Tish Reid

Personal information
- Born: 2 March 1964 (age 62) London, England
- Education: Somerville College, Oxford

Sport
- Sport: Rowing
- Club: Somerville College Boat Club Rob Roy BC Lea RC

Medal record
Rowing
Representing England
Commonwealth Games
| Silver medal – second place | 1986 Edinburgh | eight |
| Bronze medal – third place | 1986 Edinburgh | coxed four |

= Patricia Reid (rower) =

British rower

Patricia Josephine Reid (born 2 March 1964) is a British retired rower who competed for Great Britain at the 1992 Summer Olympics.

==Rowing career==
Reid began rowing in 1984 for the Somerville College, Oxford second eight before progressing to Osiris (the Oxford University second eight) and the Somerville first eight. She was part of the coxed four with Alison Bonner, Sarah Hunter-Jones, Ann Callaway and Lesley Clare (cox), that won the national title rowing for A.R.A squad, at the 1985 National Championships and subsequently went to her first World Championships in Belgium.

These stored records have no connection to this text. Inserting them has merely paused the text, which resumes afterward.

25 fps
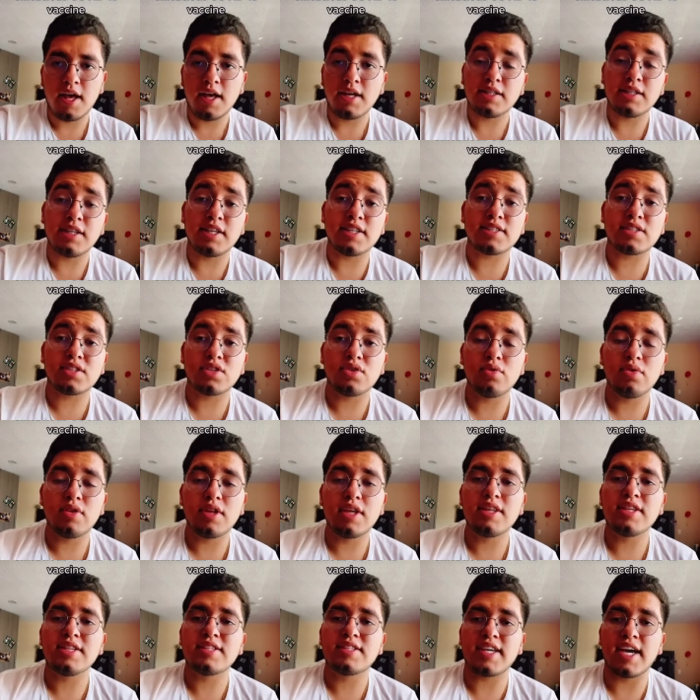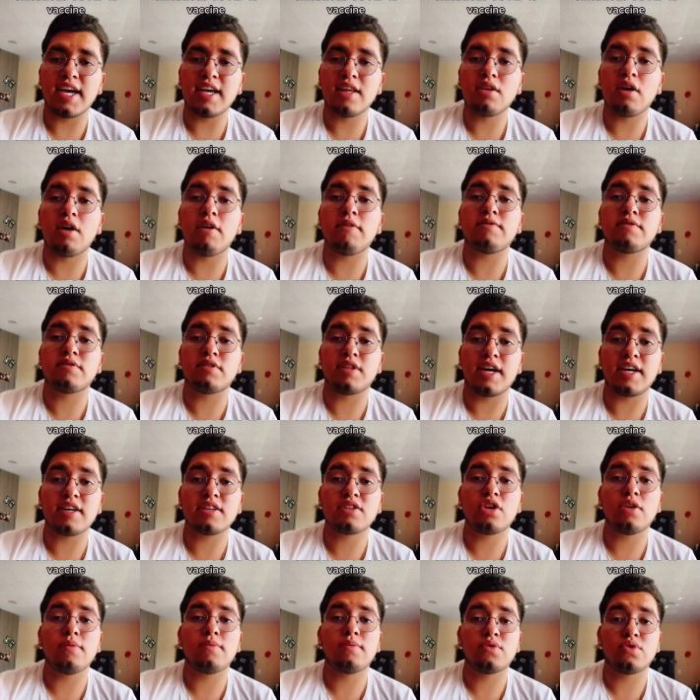The study design of
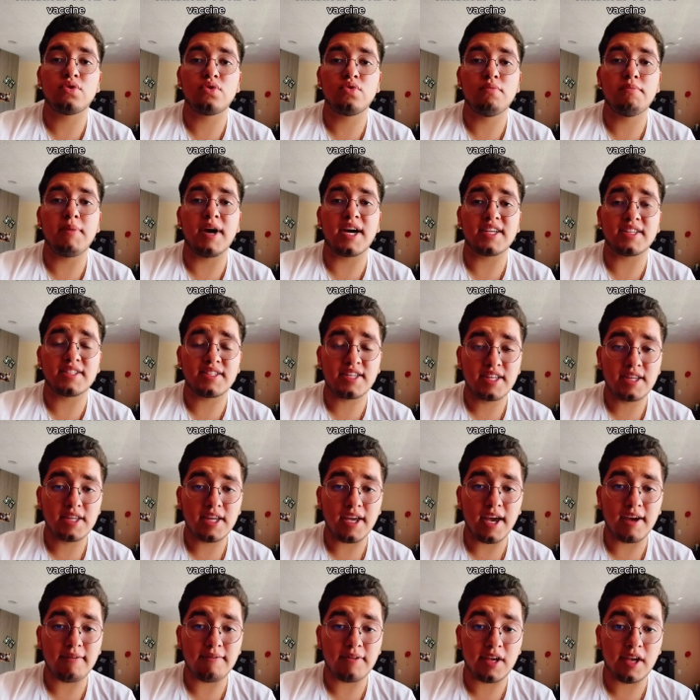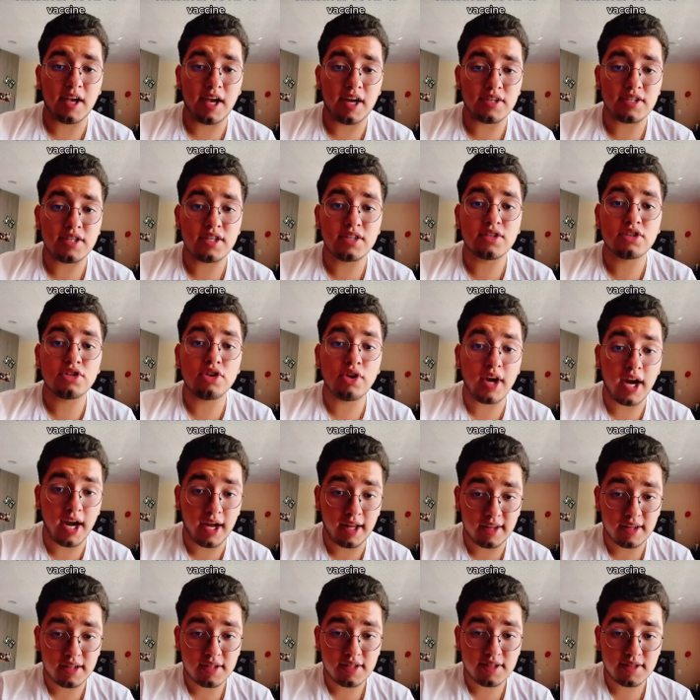SARS-CoV-2 vaccine efficacy
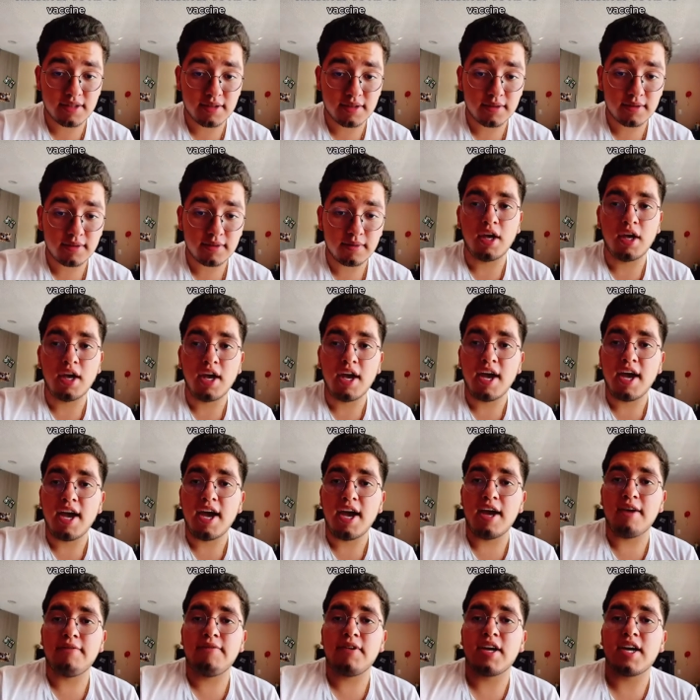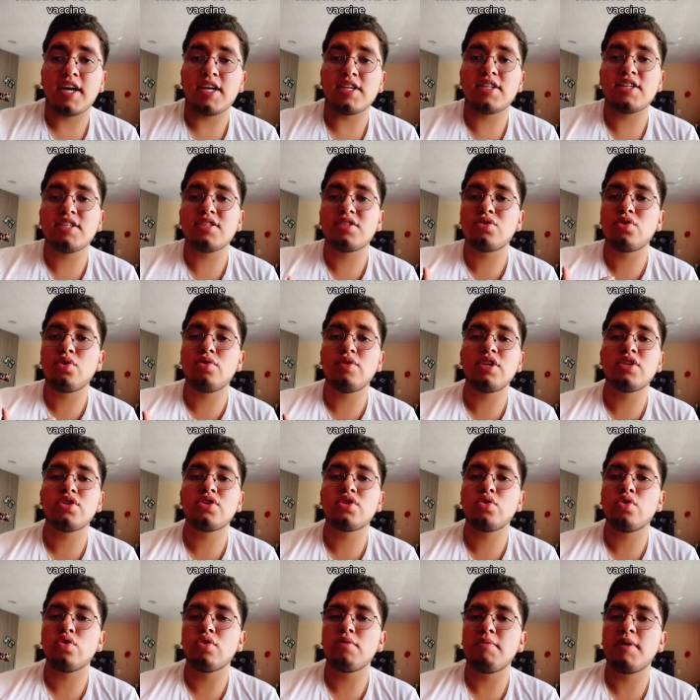trials. Efficacy studies
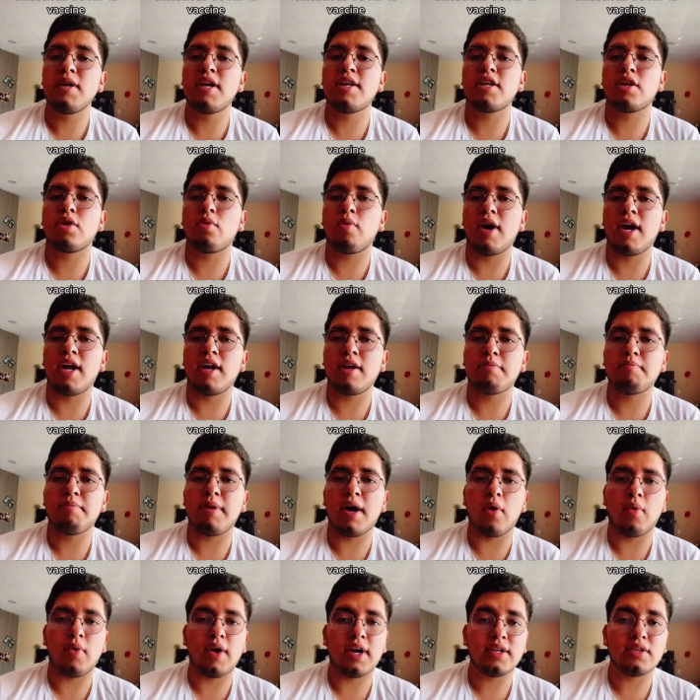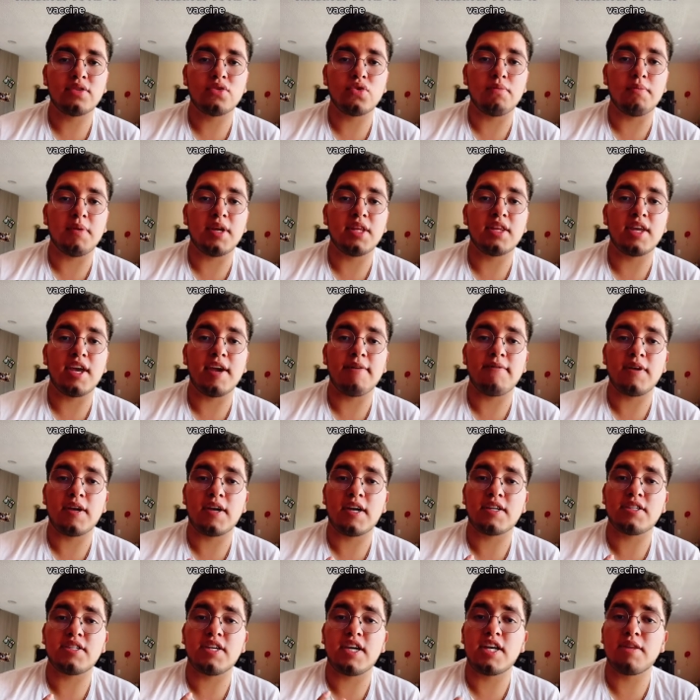should be adequately powered to meet
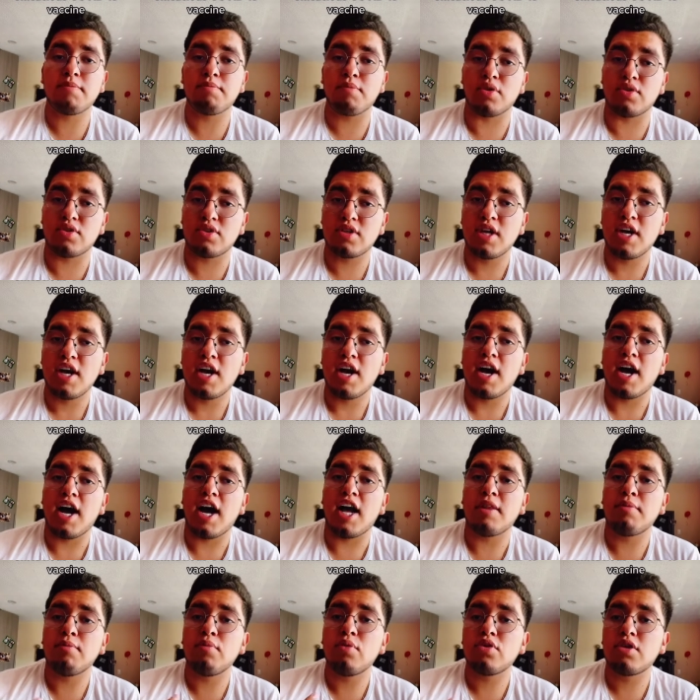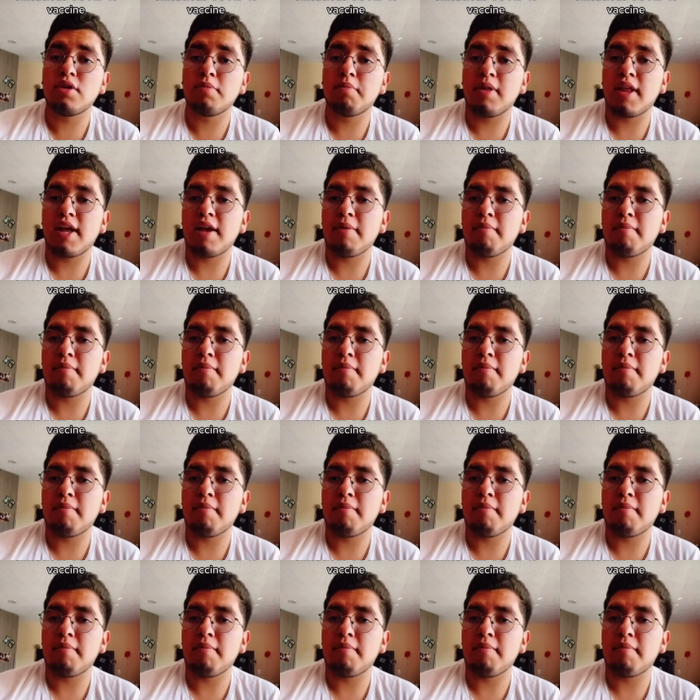efficacy endpoints, and multiple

In 1986 she was the OUWBC President and rowed in the Oxford first eight and represented England winning a silver medal in the eight and a bronze medal in the coxed four, at the 1986 Commonwealth Games in Edinburgh, Scotland. She was a member of the eight that won the national title rowing for a A.R.A squad at the 1987 National Championships. She won the single sculls national title at the 1990 National Championships.

Reid competed in the women's single sculls event at the 1992 Summer Olympics, finishing in ninth place. She won another single sculls title at the 1995 National Championships.

Reid also represented Great Britain at three more World Championships (1986, 1987 and 1990).

==Personal life==
She studied at Somerville College, Oxford.